Each line of the material must be repeated precisely, with the pictures left out.

# # # # #

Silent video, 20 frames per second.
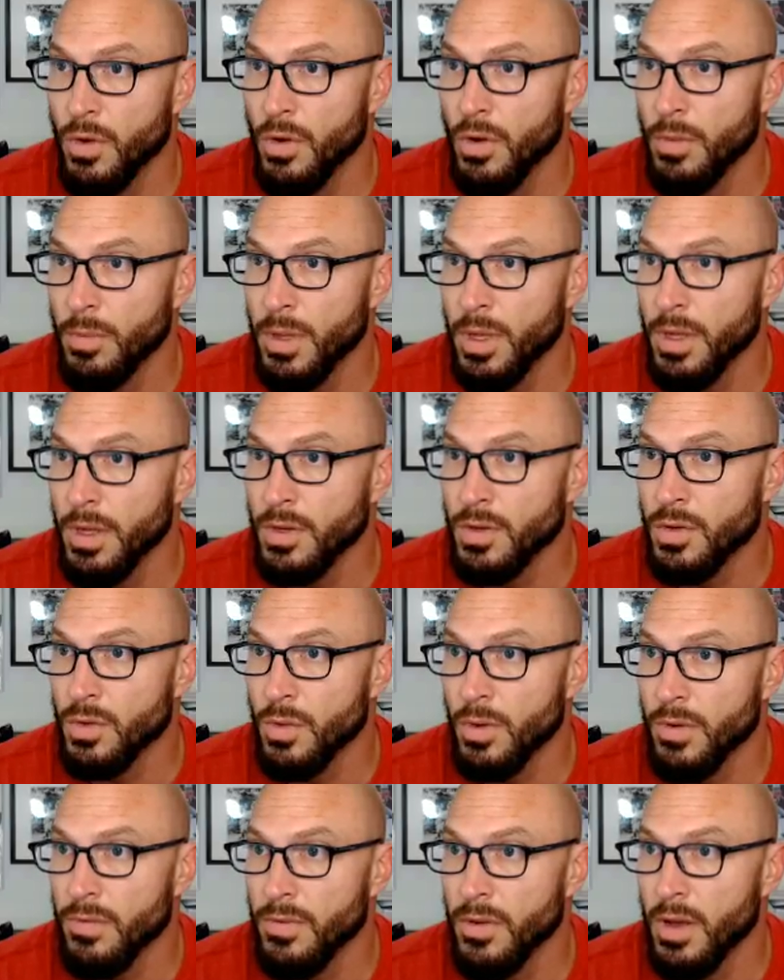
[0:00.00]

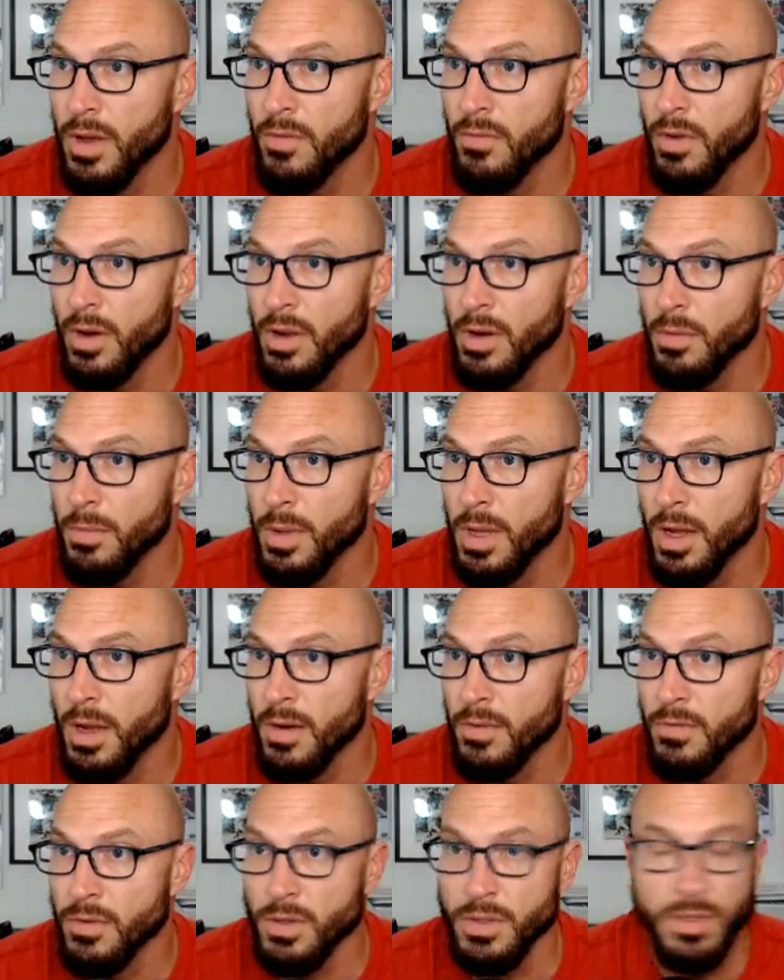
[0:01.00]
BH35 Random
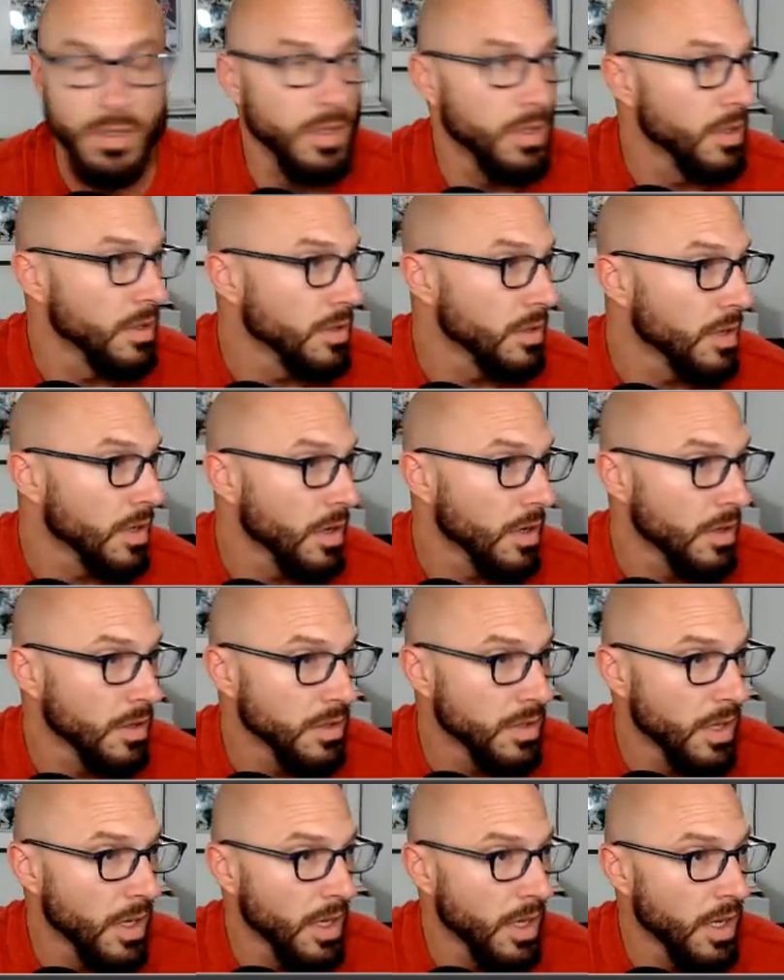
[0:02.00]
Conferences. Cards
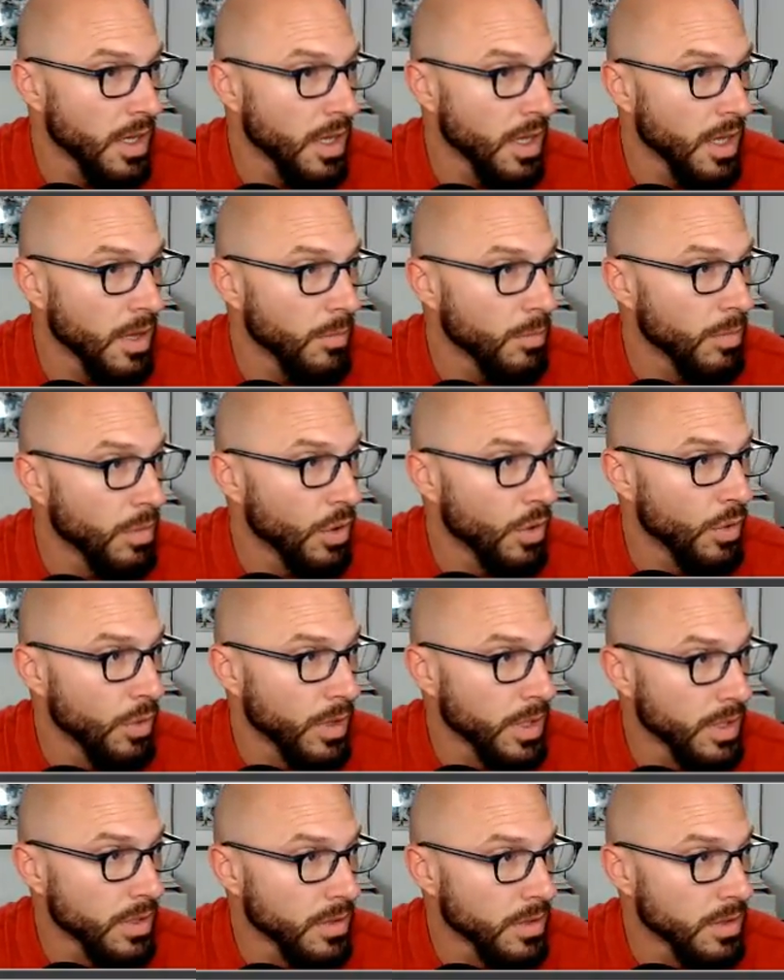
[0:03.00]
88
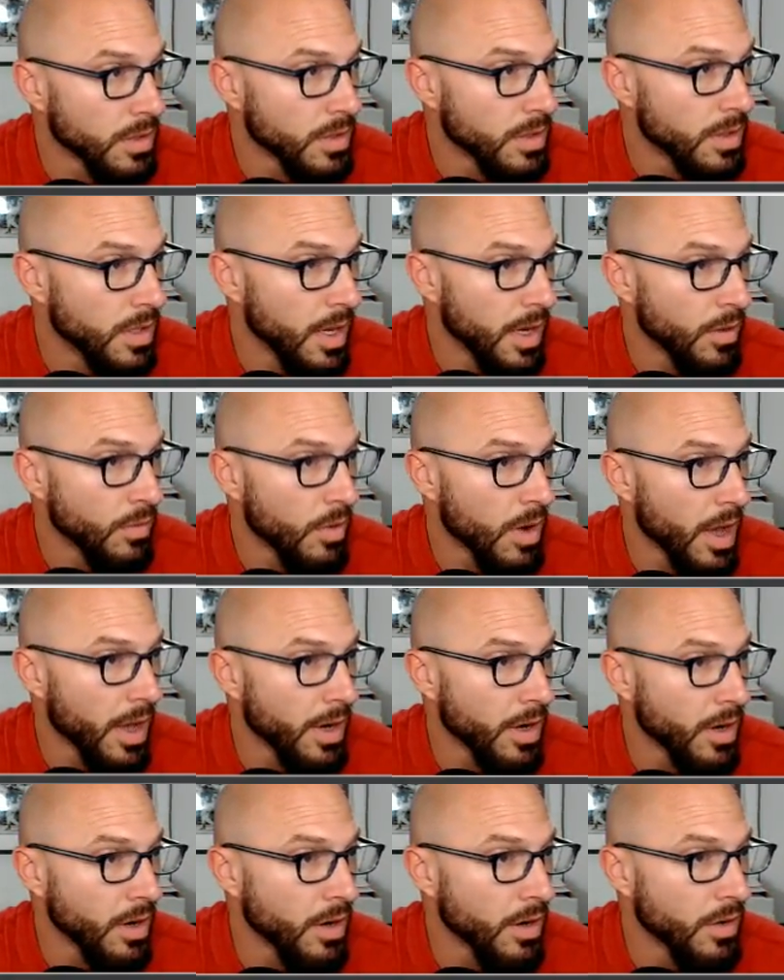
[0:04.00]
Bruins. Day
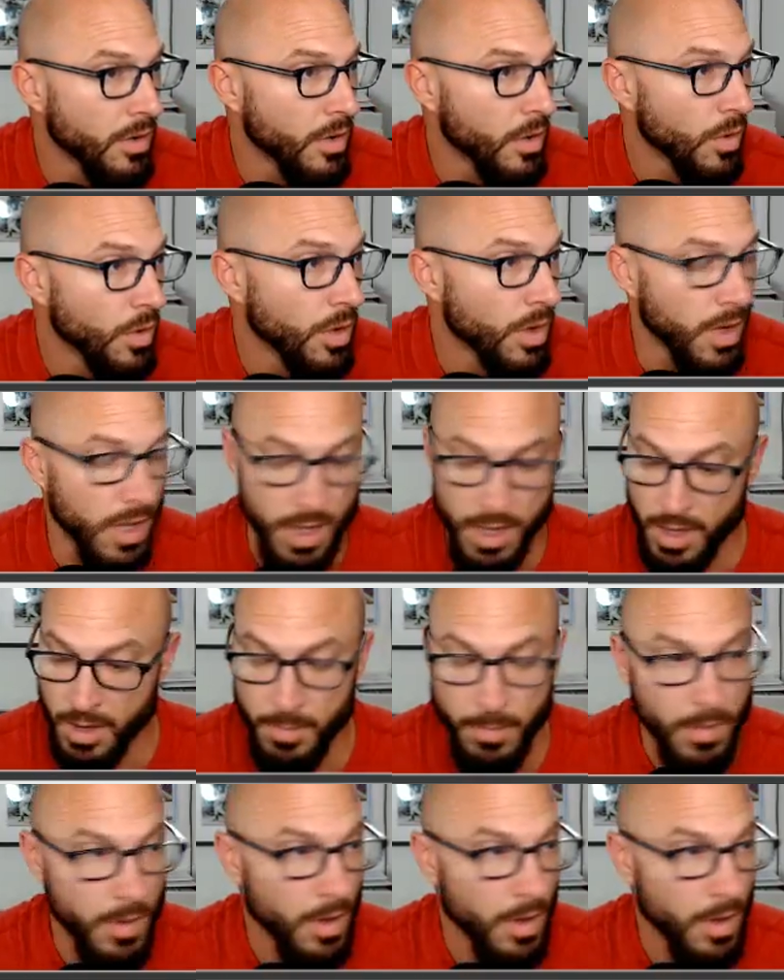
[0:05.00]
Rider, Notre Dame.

# # # # #

* [EXERCISE SOLUTION]:
Silent video, 20 frames per second.
[0:00.00]

[0:01.00]
BH35 Random
[0:02.00]
Conferences. Cards
[0:03.00]
88
[0:04.00]
Bruins. Day
[0:05.00]
Rider, Notre Dame.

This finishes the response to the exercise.